Characteristics of the 9 patients with HIV and leptospirosis are shown in Table 1. The median age of those with HIV and leptospirosis was 31.4 (range 1.8, 58.5) years. Five (55.6%) of the nine with leptospirosis and HIV infection were male.

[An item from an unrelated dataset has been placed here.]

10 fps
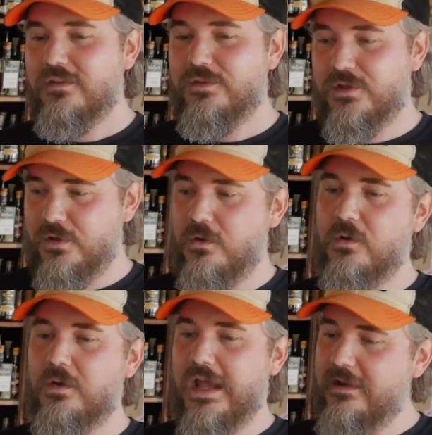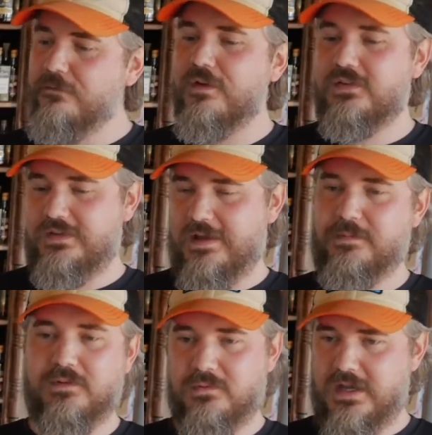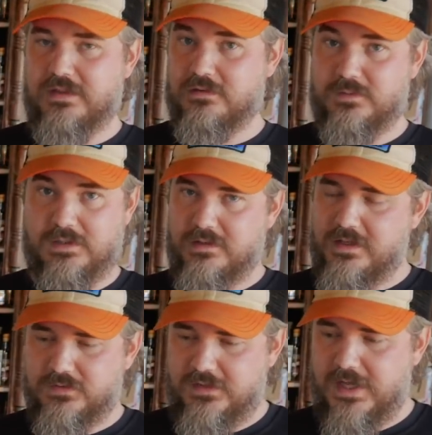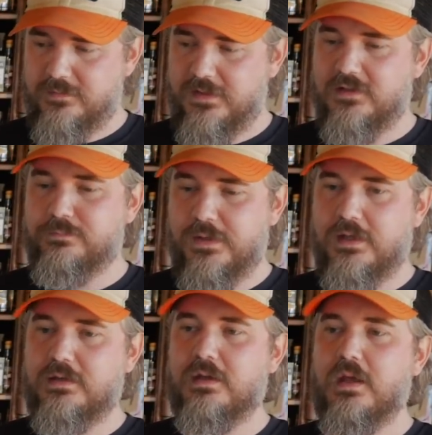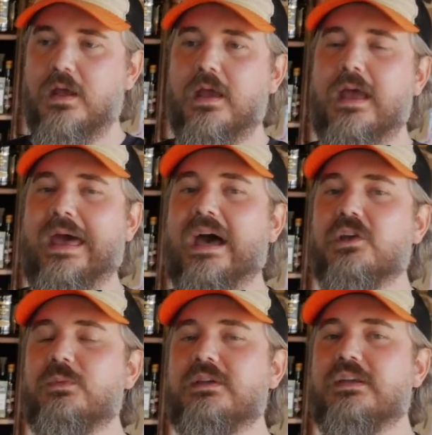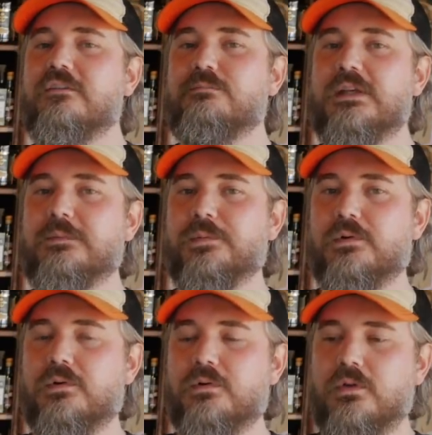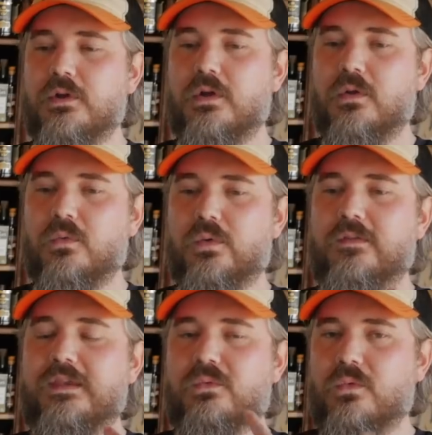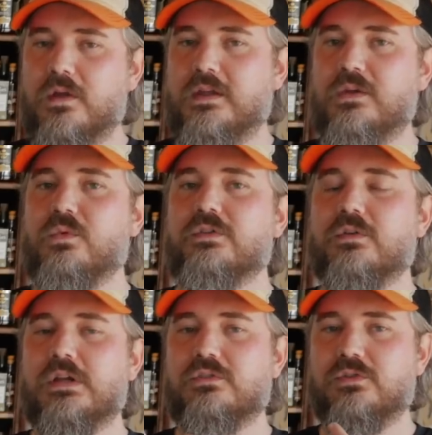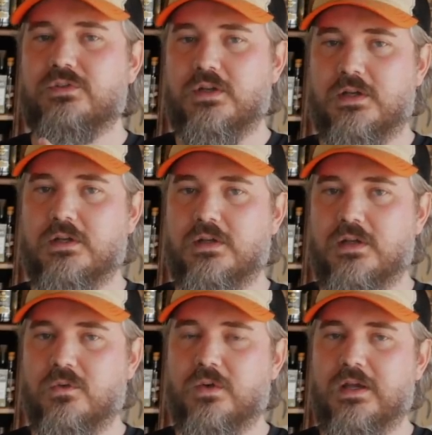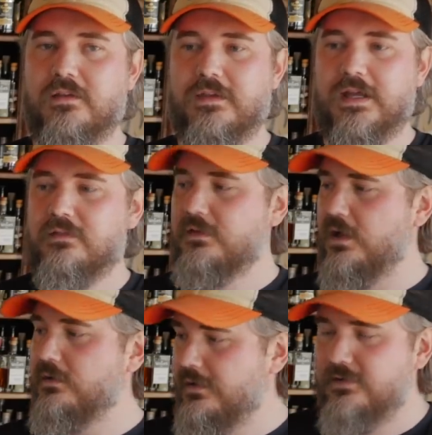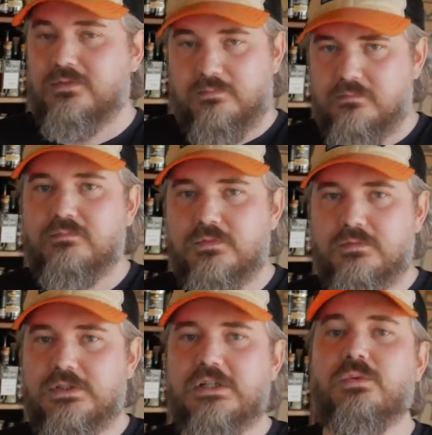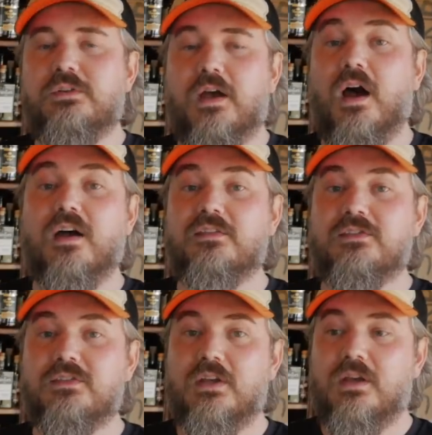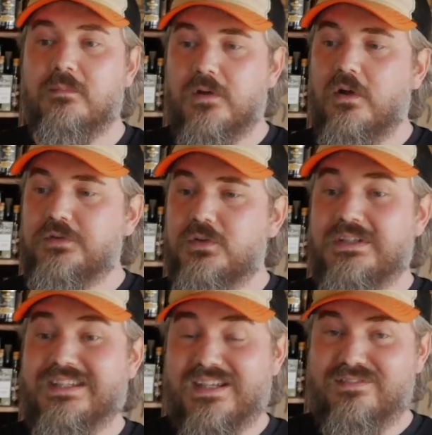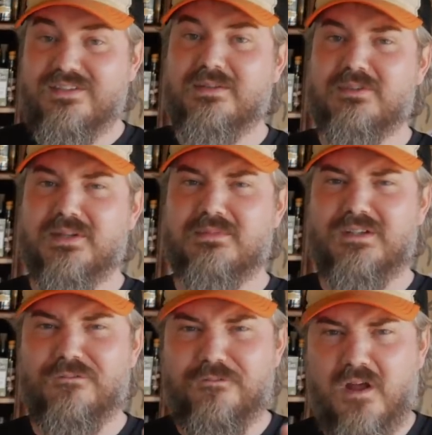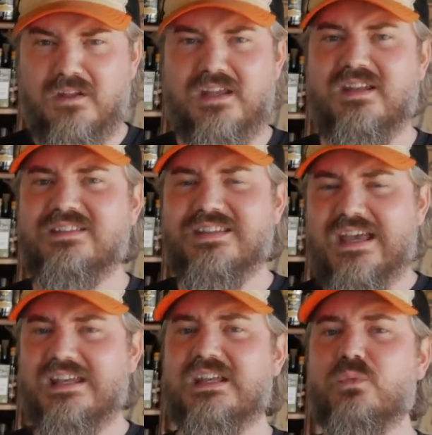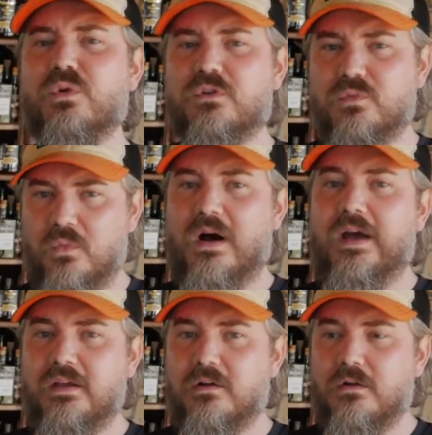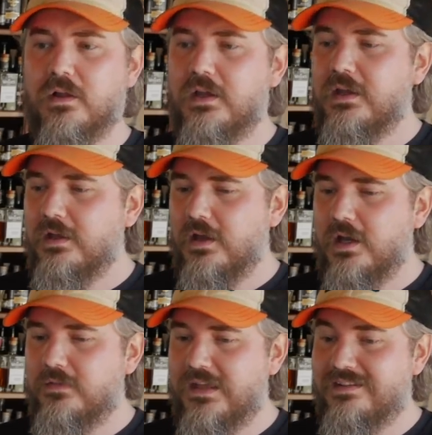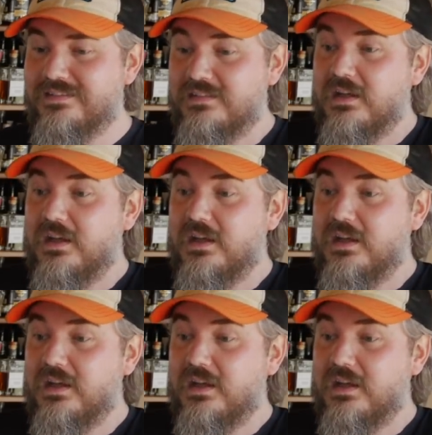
the goal every step of the way, and there's been a lot of steps, has been how do we give people what they want and what they're interested in in a way that, you know, is genuine to us, yeah. but also gives them something fun and exciting and worthwhile uh, that is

CD4 counts and percents were available for eight of the nine patients with leptospirosis and HIV. The median (range) CD4 count of those with leptospirosis and HIV infection was 335 (86, 1105) cells/μL, and the median (range) CD4 percent was 20 (4, 45).
Table 1.
Cases | 1 | 2 | 3 | 4 | 5 | 6 | 7 | 8 | 9 |
---|---|---|---|---|---|---|---|---|---|
Age (years) | 31.4 | 29.5 | 58.5 | 31.7 | 39.9 | 34.9 | 3.7 | 4.7 | 1.8 |
Sex | Female | Female | Male | Male | Female | Male | Male | Male | Female |
Leptospirosis confirmed or probable | Probable | Probable | Probable | Confirmed | Confirmed | Confirmed | Confirmed | Confirmed | Confirmed |
Prior HIV test positivea | Yes | No | No | Yes | No | Yes | Yes | Yes | Yes |
CD4 (cells/μL) | 1105 | 203 | None | 86 | 98 | 484 | 313 | 1014 | 357 |
CD4 % | 45 | 18 | None | 11 | 11 | 37 | 26 | 22 | 4 |
Prescribed ART | Yes | No | No | Yes | No | Yes | Yes | Yes | Unknown |
Prescribed SXT prophylaxisb | Yes | No | No | Yes | No | Yes | — | — | — |
Died | No | Yes | Yes | No | No | No | No | No | No |
Admitting diagnoses | Malaria | Meningitis, cerebral malaria | Urinary tract infection, malaria | Tuberculosis, malaria | Malaria | HIV, malaria | Pneumonia, otitis media | HIV/AIDS, pneumonia | HIV/AIDS, marasmus, malaria |
Discharge diagnosesb | HIV, malaria | Meningitis | Severe malaria | Malaria | HIV, malaria | HIV, malaria | — | — | — |
Concurrent infections | None | S. pneumoniae bacteremia | E. coli bacteremia | None | Salmonella Typhi bacteremia | None | S. pneumoniae bacteremia | None | None |
Antibacterials during admission | None | Penicillin, chloramphenicol | Penicillin | None | SXT metronidazole | None | Ampicillin, gentamicin | Ampicillin, gentamicin | Ampicillin, gentamicin |
Leptospirosis predominant serogroupc | Mini | Canicola | Mini | Celledoni | Australis | Australis | Ictero-hemorrhagiae, Mini | Mini | Ictero-hemorrhagiae, Mini |
Highest MAT reciprocal titer | 1600 | 1600 | 800 | 800 | 400 | 400 | 200 | 200 | 200 |
Known to be HIV infected prior to study enrollment.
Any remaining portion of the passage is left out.